#### Work item
The data below is to be written out exactly, with no pictures.

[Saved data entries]
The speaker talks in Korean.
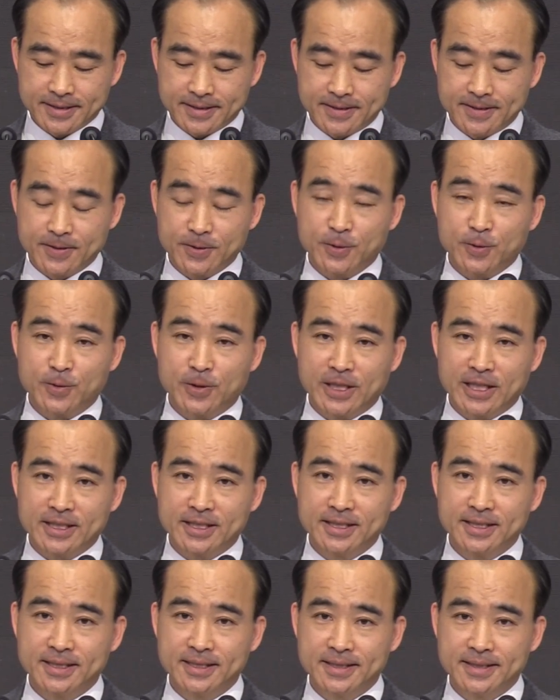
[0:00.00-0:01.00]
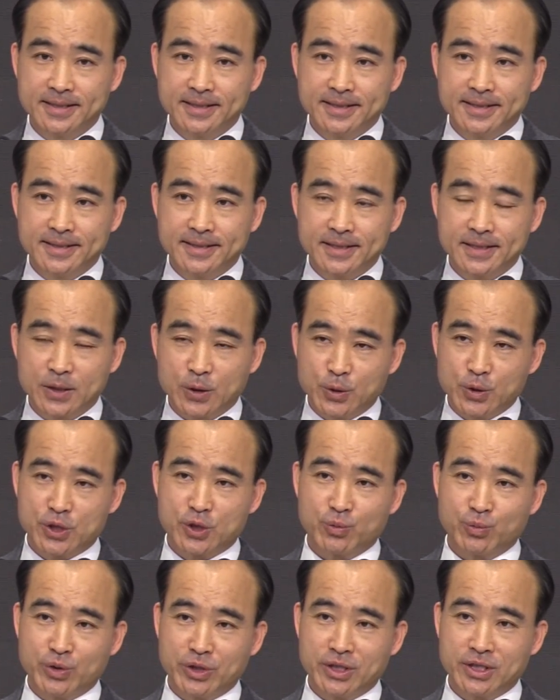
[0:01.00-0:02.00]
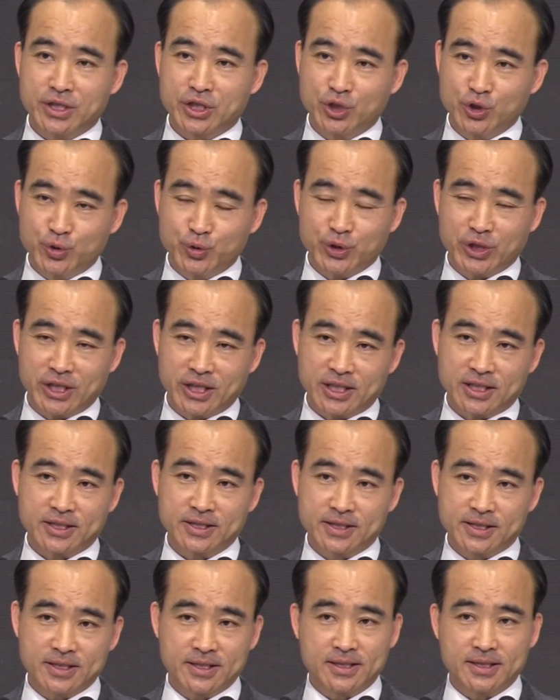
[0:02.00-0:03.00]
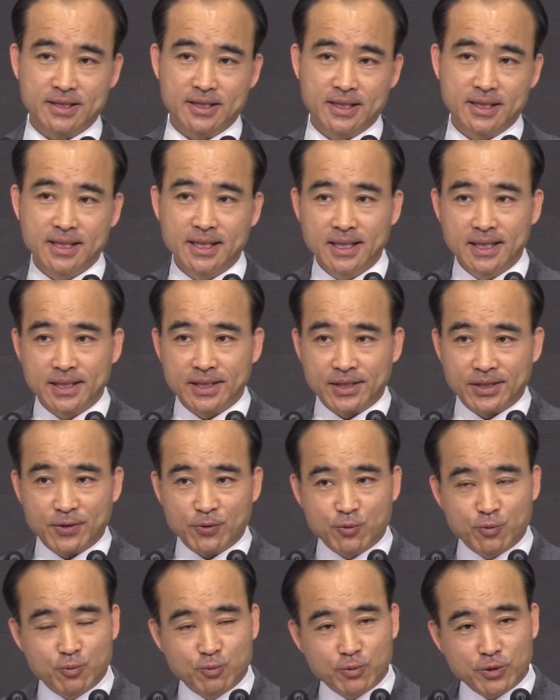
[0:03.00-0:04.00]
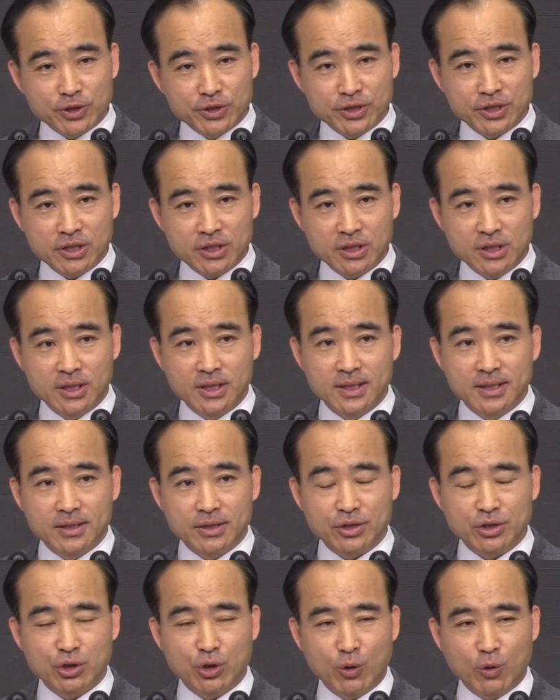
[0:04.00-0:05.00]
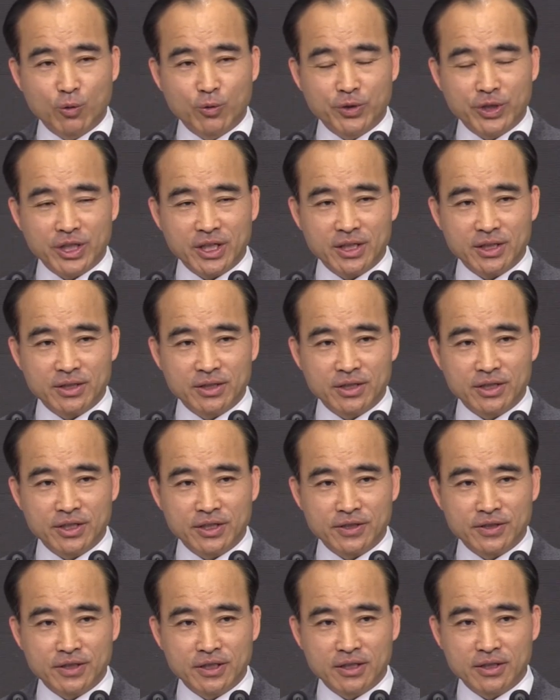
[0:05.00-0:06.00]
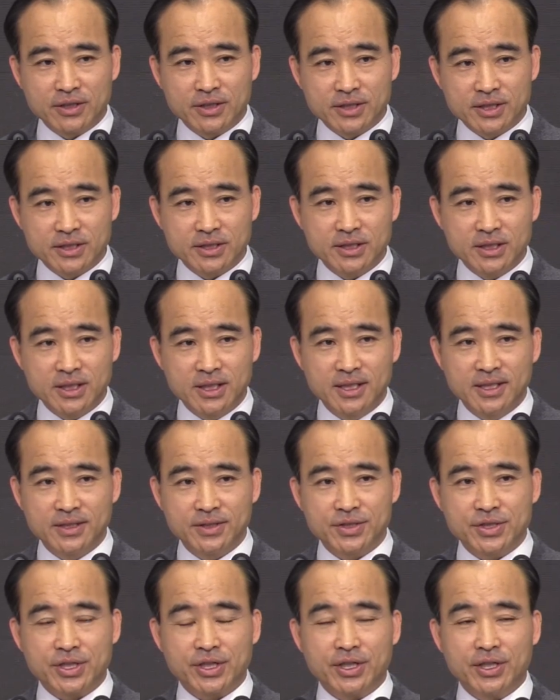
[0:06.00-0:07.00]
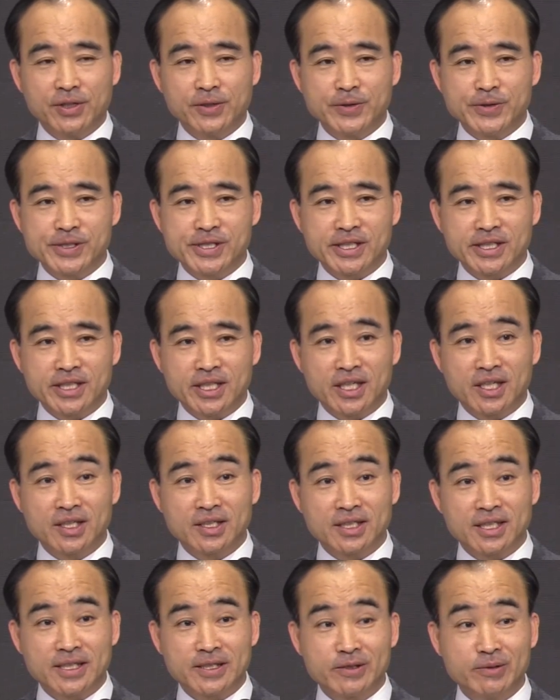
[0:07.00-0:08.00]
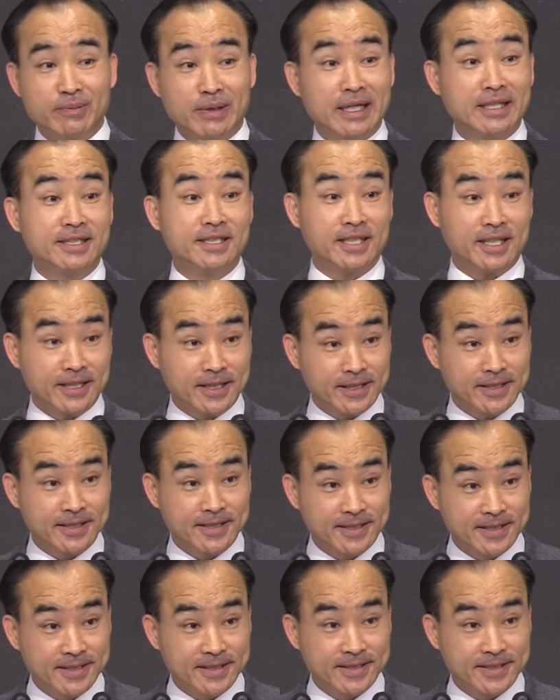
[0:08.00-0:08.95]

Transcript: 더 또한 조심히 신중해야 할 것은 이 구원을 소홀히 여기는 것을 죄로 생각하는 사람은 많지 않아.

#### Answer space
The speaker talks in Korean.
[0:00.00-0:01.00]
[0:01.00-0:02.00]
[0:02.00-0:03.00]
[0:03.00-0:04.00]
[0:04.00-0:05.00]
[0:05.00-0:06.00]
[0:06.00-0:07.00]
[0:07.00-0:08.00]
[0:08.00-0:08.95]

Transcript: 더 또한 조심히 신중해야 할 것은 이 구원을 소홀히 여기는 것을 죄로 생각하는 사람은 많지 않아.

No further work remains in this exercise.